# Timeseries analysis

This notebook generates the data sets for the total number of views and videos for a specific topic across different fields that may be covered in ``News & Politics`` tagged channels. Then it creates the different graphs used in the data story

If you installed the ```environment.yml``` then you will not need to download any additional packages. However if you did not you will need to download the following:
- ```pip install nltk```
- ```pip install plotly```
- ```pip install pandas```


In [1]:
import pandas as pd
from nltk.corpus import stopwords
import os
import plotly.graph_objects as go
import plotly.express as px
from plotly.subplots import make_subplots
import warnings

warnings.filterwarnings('ignore')

## Generate the data sets

Note that this part uses the original data set which is very large and therefore not present on the repository. The file used to generate the data has been saved such as: ```'../original_data/yt_metadata_en.jsonl.gz'```. The code generates processed datasets saved in the following directory for each topcis assessed:
- ```datasets/timeseries/sports```
- ```datasets/timeseries/trends```
- ```datasets/timeseries/tech```
- ```datasets/timeseries/health```
- ```datasets/timeseries/politics```

On the other hand the graphs are saved in the follwing directories:
- ```datasets/figures/sports```
- ```datasets/figures/trends```
- ```datasets/figures/tech```
- ```datasets/figures/health```
- ```datasets/figures/politics```


### Description of method

To generate the data, we looked for the presence of key words in the title and description of the videos. For example, for the word cup we looked for *'world cup', 'football', 'soccer'* and regroup the total number of views and videos with the corresponding key words per month. 

In [2]:
def get_data(data_file, saving_path, list_of_words, theme='', chunksize=10**6):
    stop_words = stopwords.words('english')
    for i,chunk in enumerate(pd.read_json(data_file, lines=True, chunksize=chunksize)):
        #chunk = chunk.loc[chunk['categories'] == 'News & Politics']
        chunk = chunk[chunk.categories.isin(['News & Politics'])]
        chunk["video_info"] = chunk['title'].astype(str) +": "+ chunk["description"]
        # drop these columns to conserve space    
        chunk = chunk.drop(['title'],  axis=1)
        chunk = chunk.drop(['description'], axis=1)

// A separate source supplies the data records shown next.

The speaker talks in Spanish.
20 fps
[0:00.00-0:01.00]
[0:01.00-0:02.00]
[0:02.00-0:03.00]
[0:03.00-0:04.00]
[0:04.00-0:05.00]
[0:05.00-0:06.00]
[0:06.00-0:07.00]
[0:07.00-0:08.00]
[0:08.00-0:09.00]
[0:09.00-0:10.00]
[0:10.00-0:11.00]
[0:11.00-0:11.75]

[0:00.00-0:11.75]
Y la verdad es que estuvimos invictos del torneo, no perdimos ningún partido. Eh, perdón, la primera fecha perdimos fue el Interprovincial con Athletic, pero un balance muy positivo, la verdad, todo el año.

        chunk['video_info'] = chunk['video_info'].str.lower()

        # Exclude stopwords with Python's list comprehension and pandas.DataFrame.apply.
        chunk['video_info'] = chunk['video_info'].apply(lambda x: ' '.join([word for word in x.split() if word not in (stop_words)]))

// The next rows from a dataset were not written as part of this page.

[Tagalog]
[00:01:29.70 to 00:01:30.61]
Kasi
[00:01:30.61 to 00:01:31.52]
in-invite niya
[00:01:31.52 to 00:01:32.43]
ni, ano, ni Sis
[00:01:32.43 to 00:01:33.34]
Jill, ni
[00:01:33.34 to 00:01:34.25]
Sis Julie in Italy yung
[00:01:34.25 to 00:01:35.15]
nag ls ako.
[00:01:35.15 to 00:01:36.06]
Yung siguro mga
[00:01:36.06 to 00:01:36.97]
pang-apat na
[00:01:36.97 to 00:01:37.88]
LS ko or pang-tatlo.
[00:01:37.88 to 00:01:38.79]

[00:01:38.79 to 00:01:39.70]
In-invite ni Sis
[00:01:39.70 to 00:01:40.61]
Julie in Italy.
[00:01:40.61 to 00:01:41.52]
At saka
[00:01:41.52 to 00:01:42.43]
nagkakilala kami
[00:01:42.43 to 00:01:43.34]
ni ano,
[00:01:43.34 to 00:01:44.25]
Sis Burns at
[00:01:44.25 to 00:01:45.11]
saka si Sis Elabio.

        # converting upload_time to datetime object so we can begin to slice dataframe
        chunk['upload_date'] = pd.to_datetime(chunk['upload_date'], format='%Y-%m-%d').dt.date
        chunk['upload_date'] = pd.to_datetime(chunk['upload_date'], format='%Y-%m-%d')
        chunk['upload_date'] = chunk['upload_date'].dt.to_period('M')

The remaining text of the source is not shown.